**WHAT IS NEEDED**
Using the records below, reproduce exactly the lines from the one containing "[00:00:00.70]" through the end, and nothing more; skip the images.
• • • • •
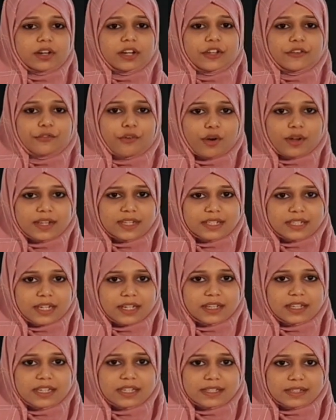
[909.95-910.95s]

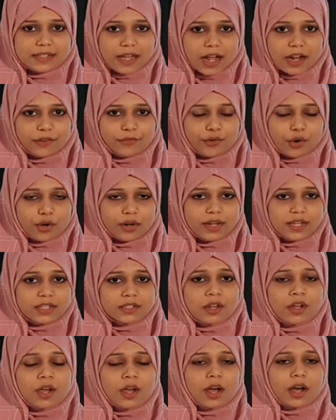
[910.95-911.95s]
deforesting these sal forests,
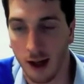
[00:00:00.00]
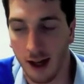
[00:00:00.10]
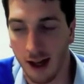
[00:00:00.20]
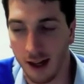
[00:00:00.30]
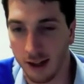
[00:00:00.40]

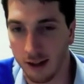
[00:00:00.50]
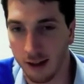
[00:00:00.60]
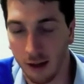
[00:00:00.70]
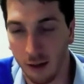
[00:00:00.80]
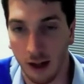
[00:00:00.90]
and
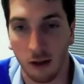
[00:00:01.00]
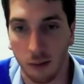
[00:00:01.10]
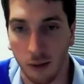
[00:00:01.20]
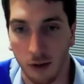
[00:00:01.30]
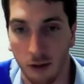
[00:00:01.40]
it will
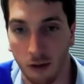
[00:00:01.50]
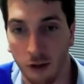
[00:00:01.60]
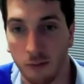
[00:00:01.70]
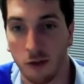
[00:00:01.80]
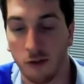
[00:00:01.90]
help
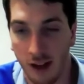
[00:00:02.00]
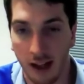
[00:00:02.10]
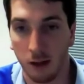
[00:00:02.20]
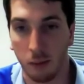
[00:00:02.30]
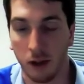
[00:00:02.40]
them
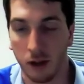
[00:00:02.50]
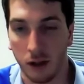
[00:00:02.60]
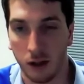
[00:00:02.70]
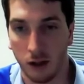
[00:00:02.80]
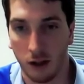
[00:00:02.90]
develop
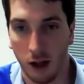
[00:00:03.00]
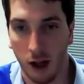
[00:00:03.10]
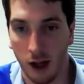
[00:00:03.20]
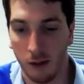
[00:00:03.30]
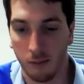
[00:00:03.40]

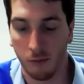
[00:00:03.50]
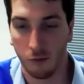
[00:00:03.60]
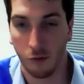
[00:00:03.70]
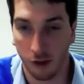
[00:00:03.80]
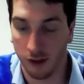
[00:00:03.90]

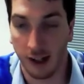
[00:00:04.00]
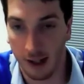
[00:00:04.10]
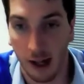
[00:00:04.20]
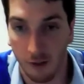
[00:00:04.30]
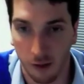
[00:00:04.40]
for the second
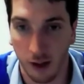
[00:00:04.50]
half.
• • • • •
**RESPONSE TO THE TASK**
[00:00:00.70]
[00:00:00.80]
[00:00:00.90]
and
[00:00:01.00]
[00:00:01.10]
[00:00:01.20]
[00:00:01.30]
[00:00:01.40]
it will
[00:00:01.50]
[00:00:01.60]
[00:00:01.70]
[00:00:01.80]
[00:00:01.90]
help
[00:00:02.00]
[00:00:02.10]
[00:00:02.20]
[00:00:02.30]
[00:00:02.40]
them
[00:00:02.50]
[00:00:02.60]
[00:00:02.70]
[00:00:02.80]
[00:00:02.90]
develop
[00:00:03.00]
[00:00:03.10]
[00:00:03.20]
[00:00:03.30]
[00:00:03.40]

[00:00:03.50]
[00:00:03.60]
[00:00:03.70]
[00:00:03.80]
[00:00:03.90]

[00:00:04.00]
[00:00:04.10]
[00:00:04.20]
[00:00:04.30]
[00:00:04.40]
for the second
[00:00:04.50]
half.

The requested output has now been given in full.